Of all Mid-City's charms, one of the most fascinating is the number of above-ground cemeteries. These "cities of the dead" hold the final resting places of famous local musicians, Storyville madams, voodoo practitioners, politicians, and pirates. Most vaults or plots are infused with funerary symbolism, too: An anchor stands for hope; a broken column represents a life cut short; a broken flower symbolizes a life terminated; sculpted ivy suggests enduring friendship; and clasped hands stand for unity and love, even after death. These four neighborhood cemeteries are wonderfully vivid places to discover.
Cypress Grove Cemetery
This expansive and still-used cemetery was originally founded by the Fireman's Charitable and Benevolent Association in 1840. Over time, as the cemetery expanded, other societies and individuals joined the volunteer firemen in building impressive monuments. Leading architects and craftsmen were called upon to design and build tombs commemorating the lives of many of New Orleans's most prominent citizens. Crafted in marble, granite, and cast iron, tombs at Cypress Grove are among the nation's leading examples of memorial architecture. Of note is the Chinese Soon On Tong Association's tomb that holds a grate in front so that visitors can burn prayers in it.

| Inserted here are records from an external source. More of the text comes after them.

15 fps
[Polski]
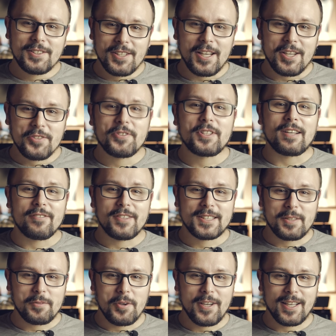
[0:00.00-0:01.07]
Cześć, witam Was
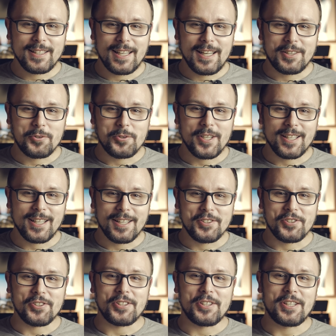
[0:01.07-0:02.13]
na moim kanale Tu się
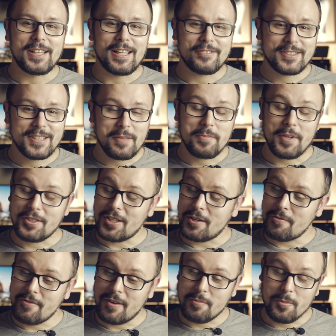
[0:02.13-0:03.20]
kręci i na wstępie
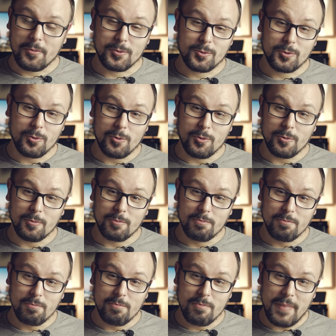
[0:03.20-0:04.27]
chciałbym Wam po prostu
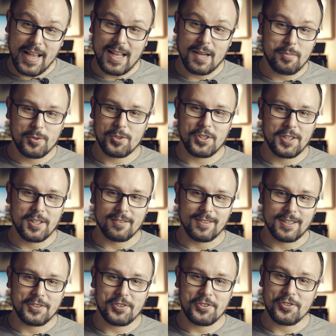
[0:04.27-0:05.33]
mega
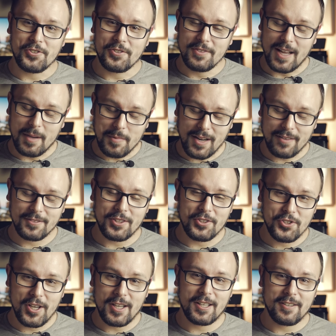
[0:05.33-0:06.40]
podziękować. Naprawdę
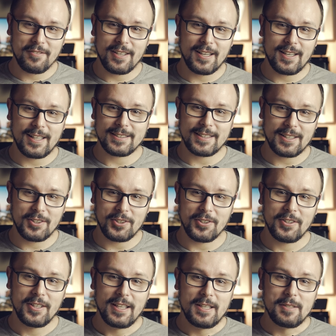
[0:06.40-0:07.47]
dzięki wielkie za
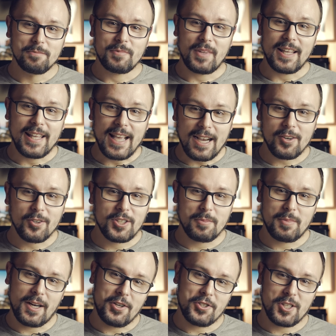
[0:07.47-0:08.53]
to, jak
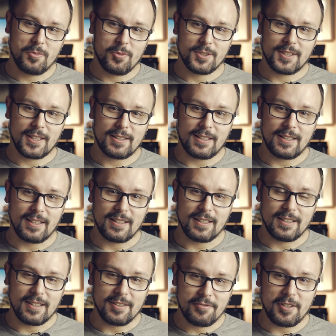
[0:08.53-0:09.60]
odebraliście mój ostatni
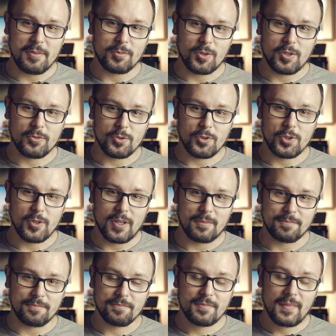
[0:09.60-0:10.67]
e, film, który wrzuciłem.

Lake Lawn Metairie Cemetery
The largest cemetery in the metropolitan area, known to locals simply as Metairie Cemetery, is the final resting place of nine Louisiana governors, seven New Orleans mayors, three Confederate generals, and musician Louis Prima. Many of New Orleans's noted families are also interred here in elaborate monuments ranging from Gothic crypts to Romanesque mausoleums to Egyptian pyramids. The arrangement of tombs reflects the cemetery's former life as a horse-racing track, with the tombs arranged around the perimeter and interior.
Odd Fellows Rest
The secretive Independent Order of Odd Fellows association founded this cemetery in 1849. Built to house the remains of those pushed to the fringes of 1800s New Orleans society—often African-Americans, immigrants, and victims of yellow fever plagues—the cemetery is famous for its "verbally expressive" tributes. Poetic passages in numerous languages grace the graves and monuments. "In the midst of life, we are in death," one tomb declares. While the 1849 dedication ceremony was lavish—a splendid ceremony and a grand procession parade led by two circus bandwagons, one pulled by 16 horses—the local chapter of the Order of Odd Fellows has long since disappeared, and the cemetery shows signs of neglect and vandalism.
St. Louis Cemetery No. 3
One block from the entrance to City Park, at the end of Esplanade Avenue, this cemetery, established in 1854, was built on an old leper colony. Governor Galvez exiled the lepers to this area of high ground along Bayou St. John, but during the yellow fever outbreak of 1853 they were removed yet again to make room for the dead. Storyville photographer E. J. Bellocq lies here, and the cemetery is notable now for its neat rows of elaborate aboveground crypts, mausoleums, and carved stone angels soaring overhead.